Problem requirements: When copying the data below, keep only the lines from the one with "Spoken language: Spanish" through the one with "Word for word: papelería", word for word, and skip the pictures.

Supplied data:
>>>

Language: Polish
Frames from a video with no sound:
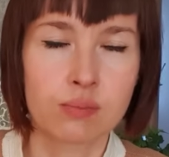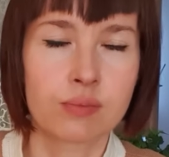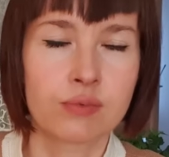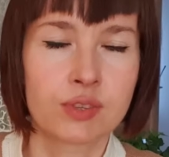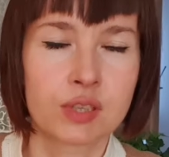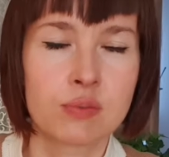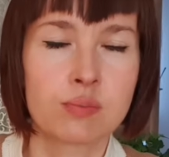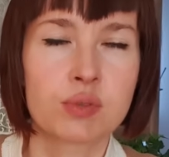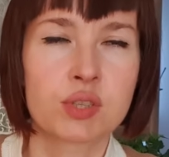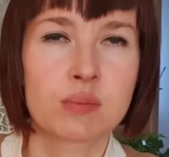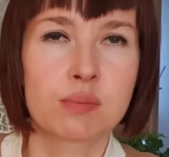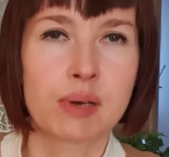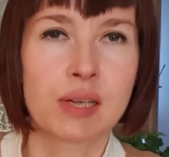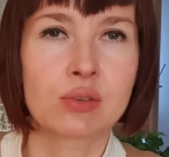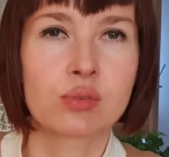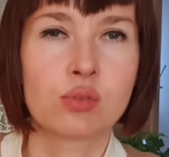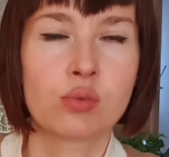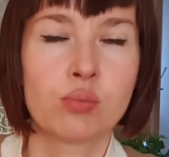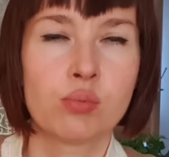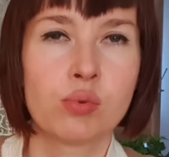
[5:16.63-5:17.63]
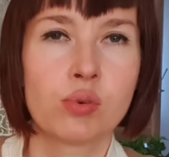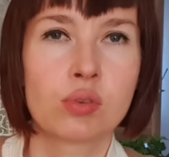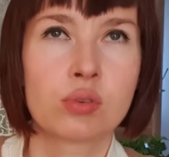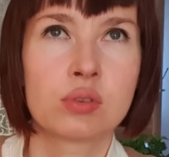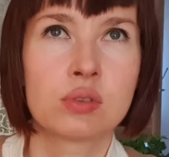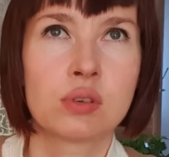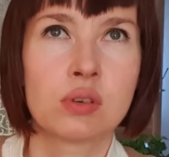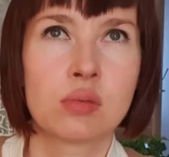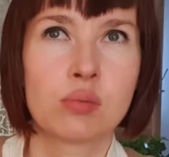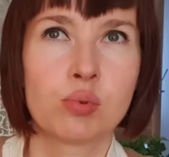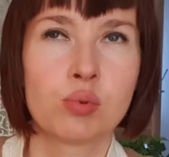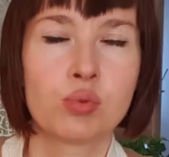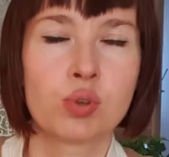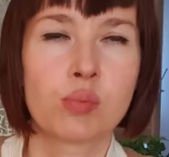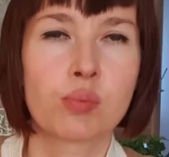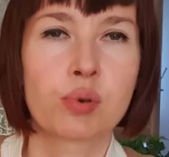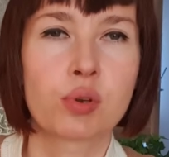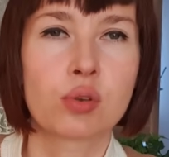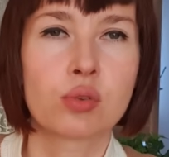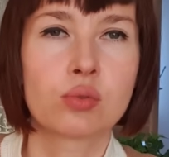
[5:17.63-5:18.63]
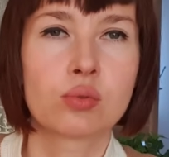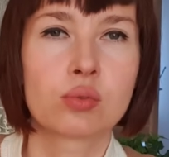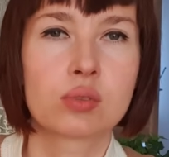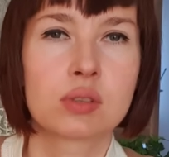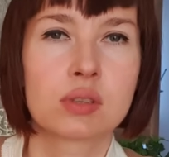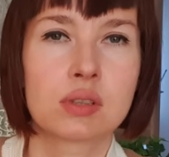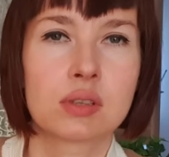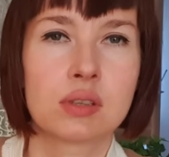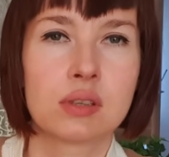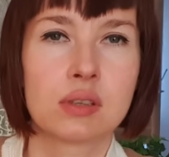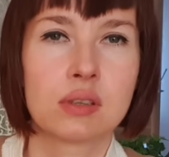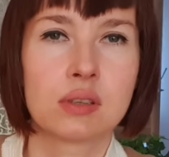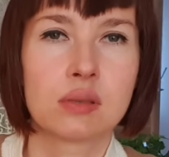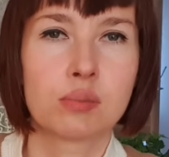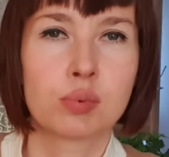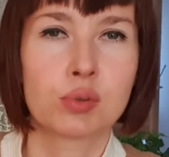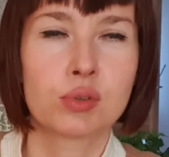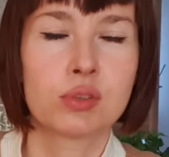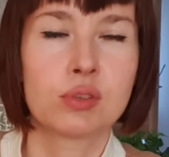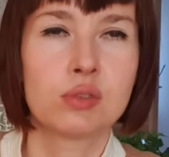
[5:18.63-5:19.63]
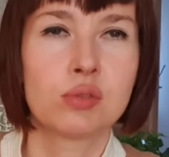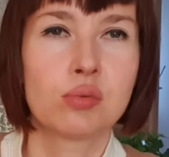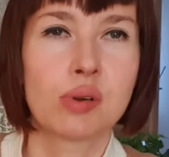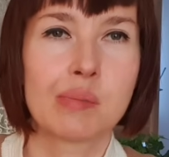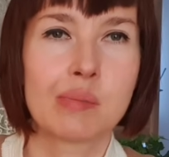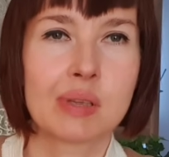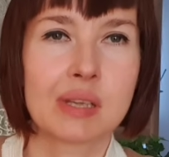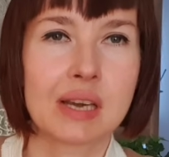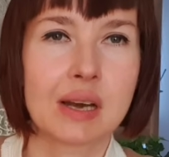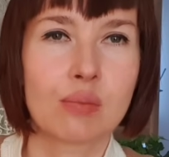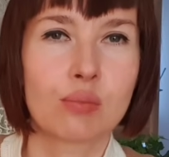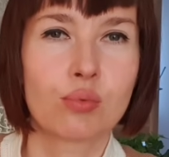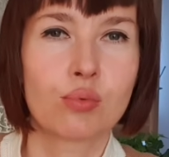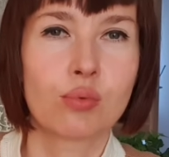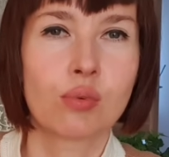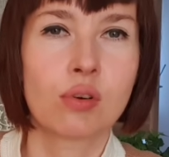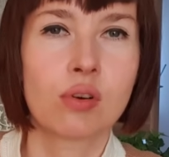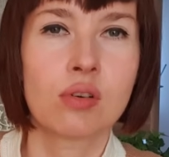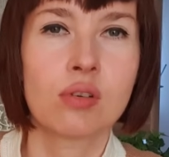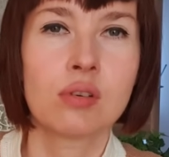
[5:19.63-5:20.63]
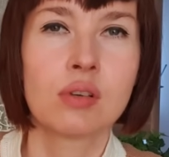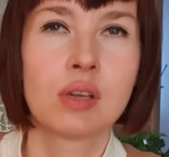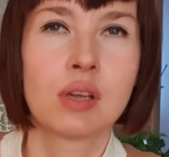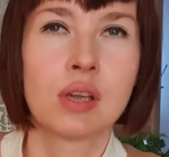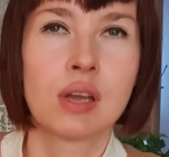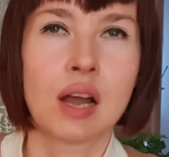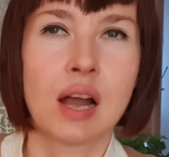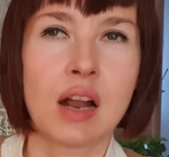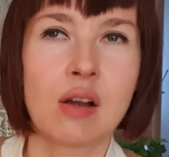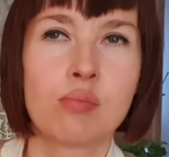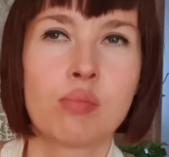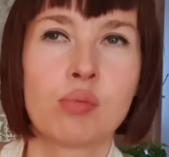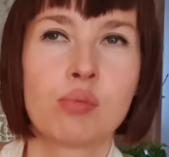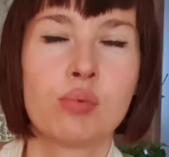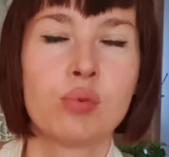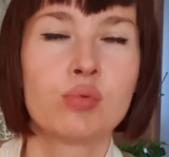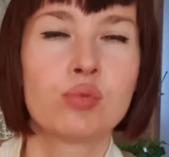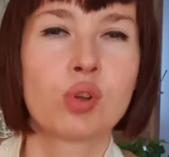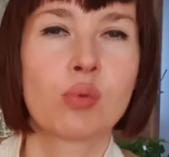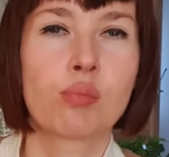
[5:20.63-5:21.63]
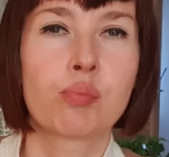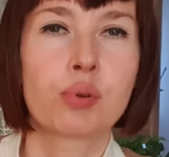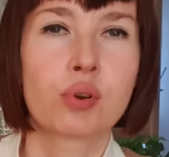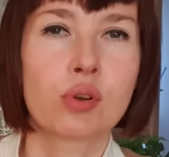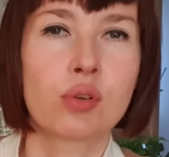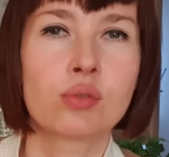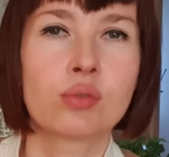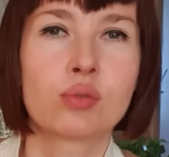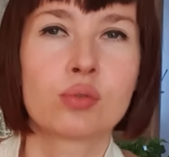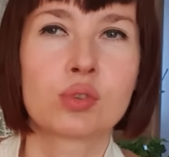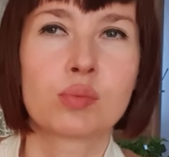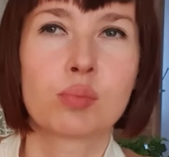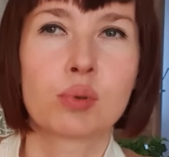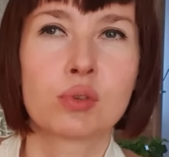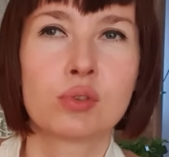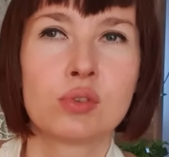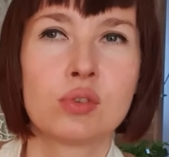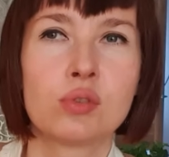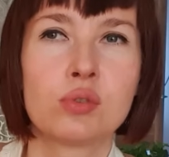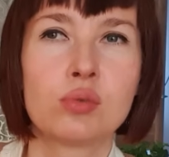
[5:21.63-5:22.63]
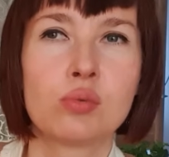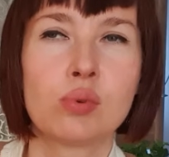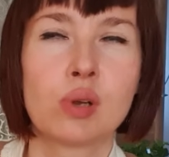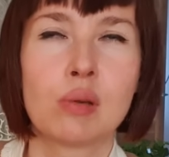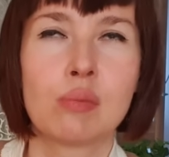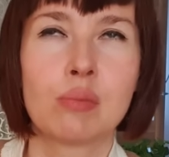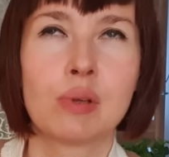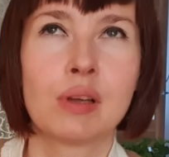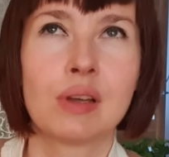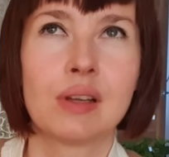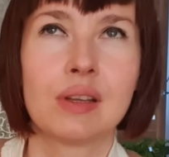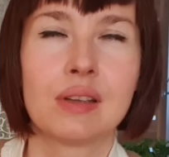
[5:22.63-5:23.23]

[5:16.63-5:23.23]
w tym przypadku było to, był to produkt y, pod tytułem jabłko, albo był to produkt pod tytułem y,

<<<
>>>

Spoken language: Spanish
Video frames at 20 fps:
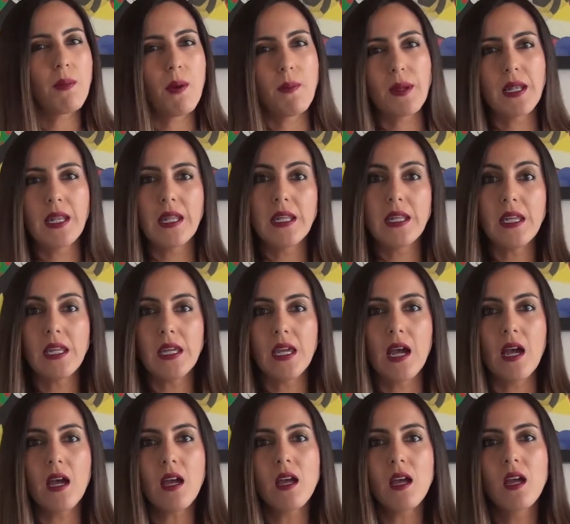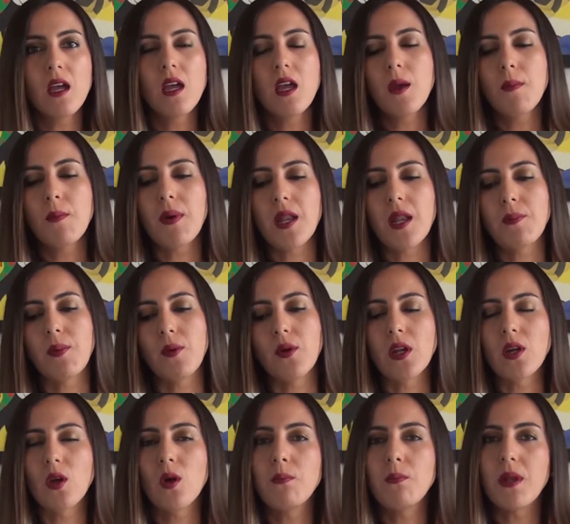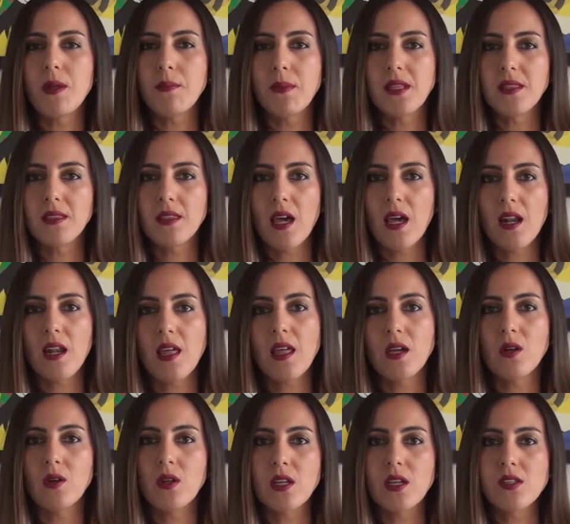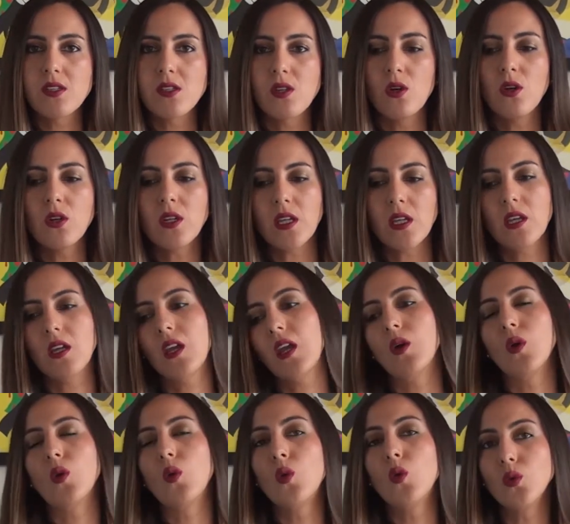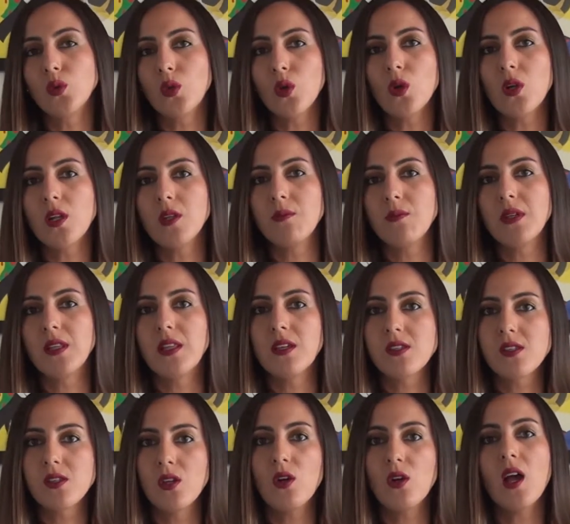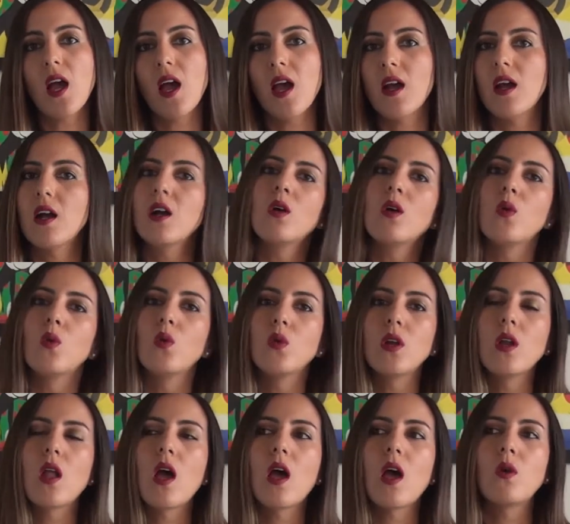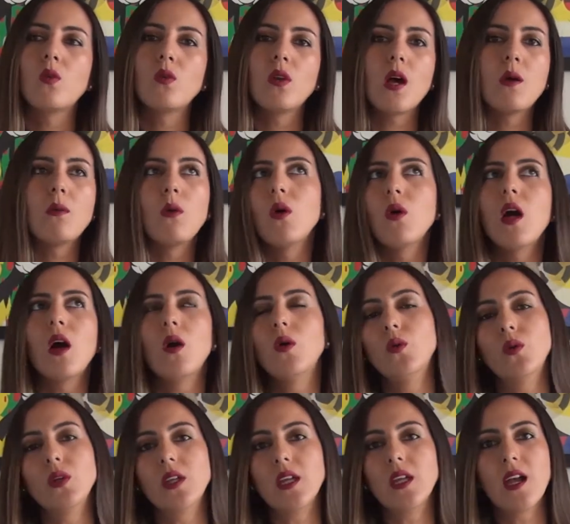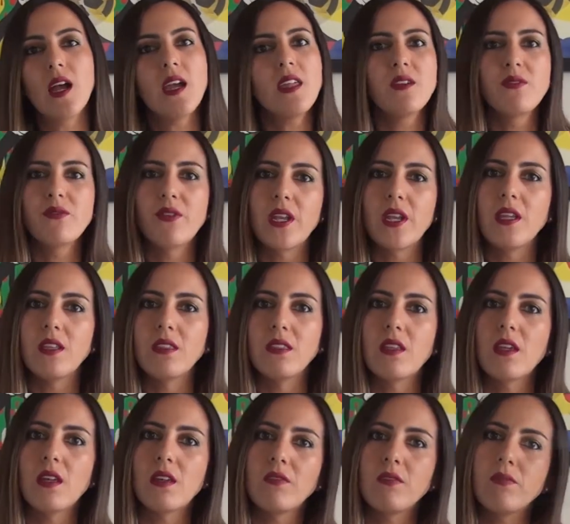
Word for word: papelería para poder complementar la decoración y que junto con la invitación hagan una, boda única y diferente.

<<<

Task output:
Spoken language: Spanish
Video frames at 20 fps:
Word for word: papelería para poder complementar la decoración y que junto con la invitación hagan una, boda única y diferente.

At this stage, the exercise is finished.